| Your goal |
The expected response is the complete listing below, restated exactly, with its pictures omitted.

| Data shown |
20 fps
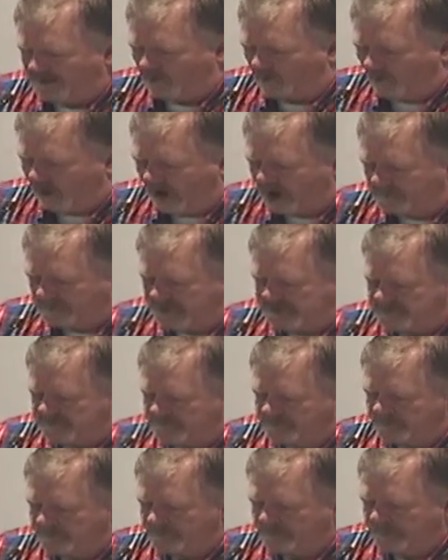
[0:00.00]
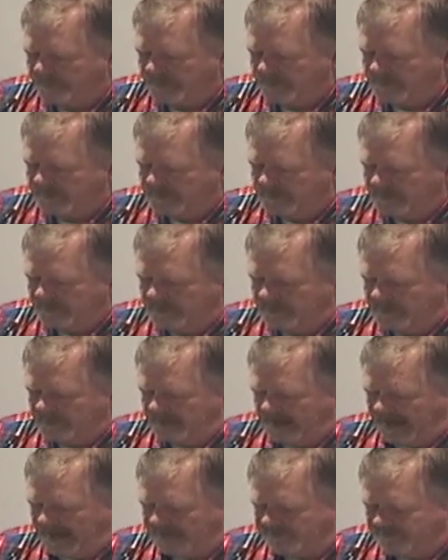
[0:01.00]
the woman
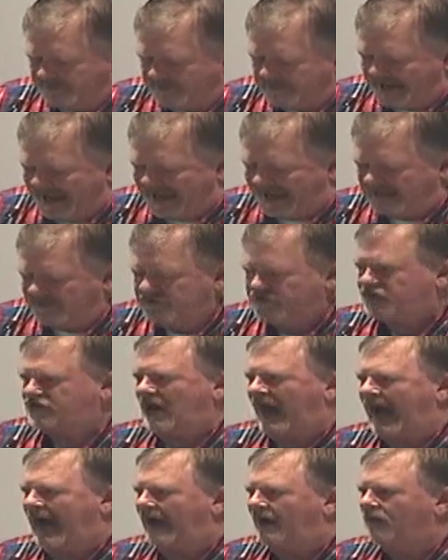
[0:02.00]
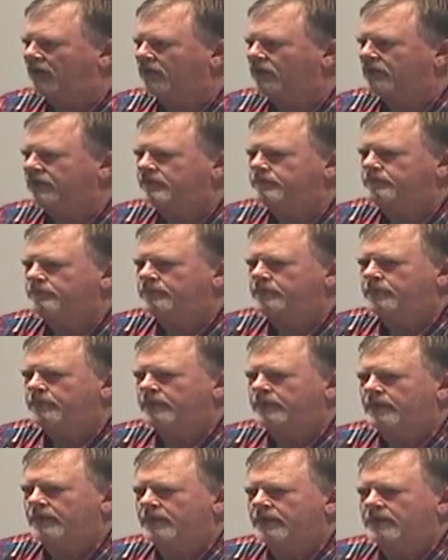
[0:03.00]
and the man child.
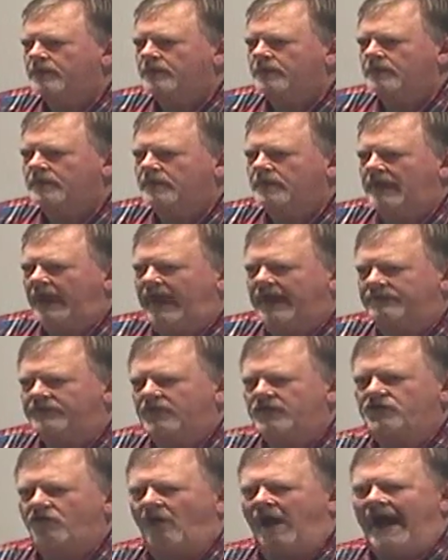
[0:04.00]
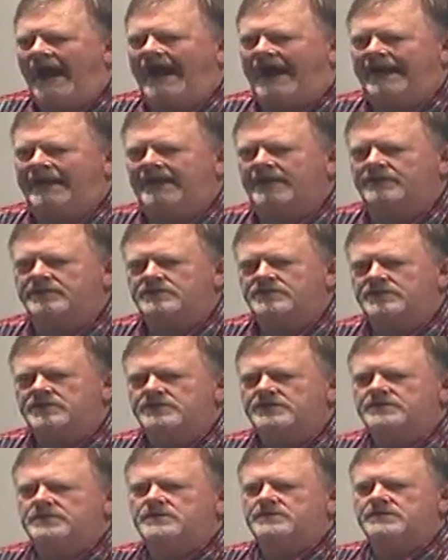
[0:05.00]
And the dragon
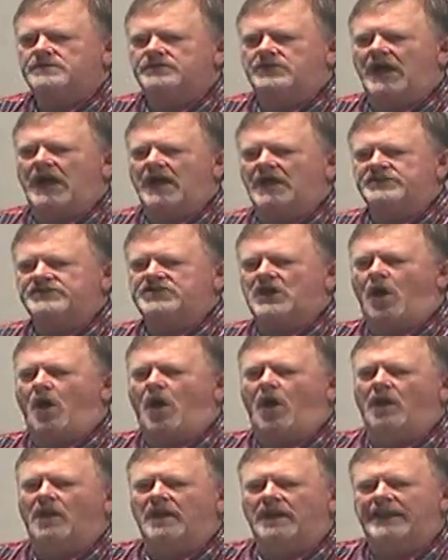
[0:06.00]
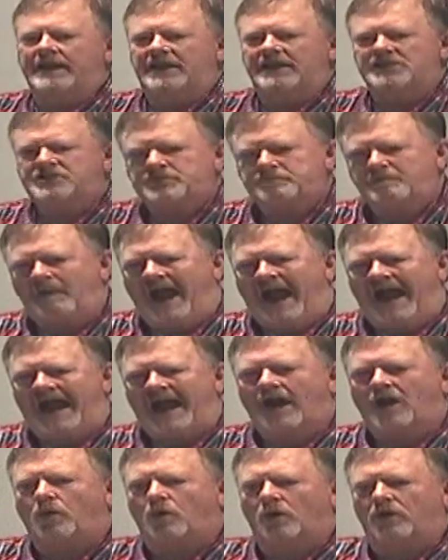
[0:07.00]
does all in its
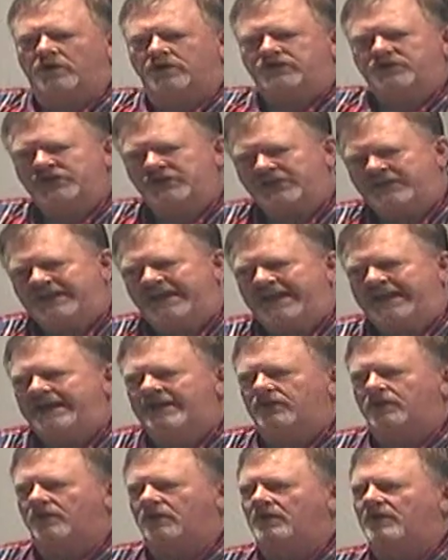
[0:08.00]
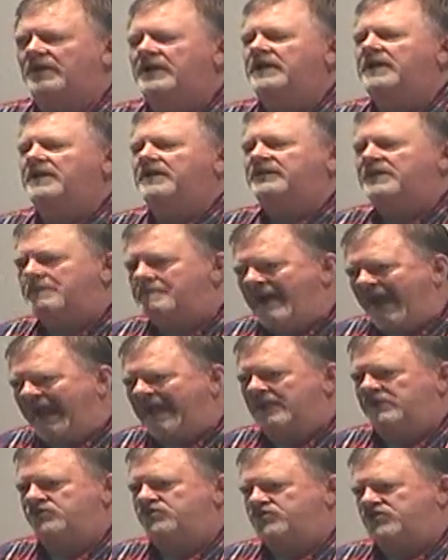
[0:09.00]
power to kill the
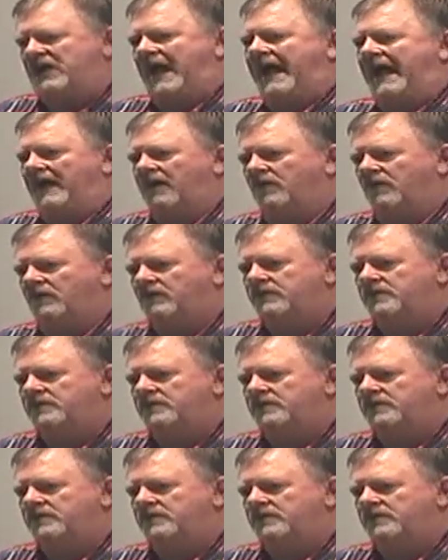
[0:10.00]
man child.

| Answer area |
20 fps
[0:00.00]
[0:01.00]
the woman
[0:02.00]
[0:03.00]
and the man child.
[0:04.00]
[0:05.00]
And the dragon
[0:06.00]
[0:07.00]
does all in its
[0:08.00]
[0:09.00]
power to kill the
[0:10.00]
man child.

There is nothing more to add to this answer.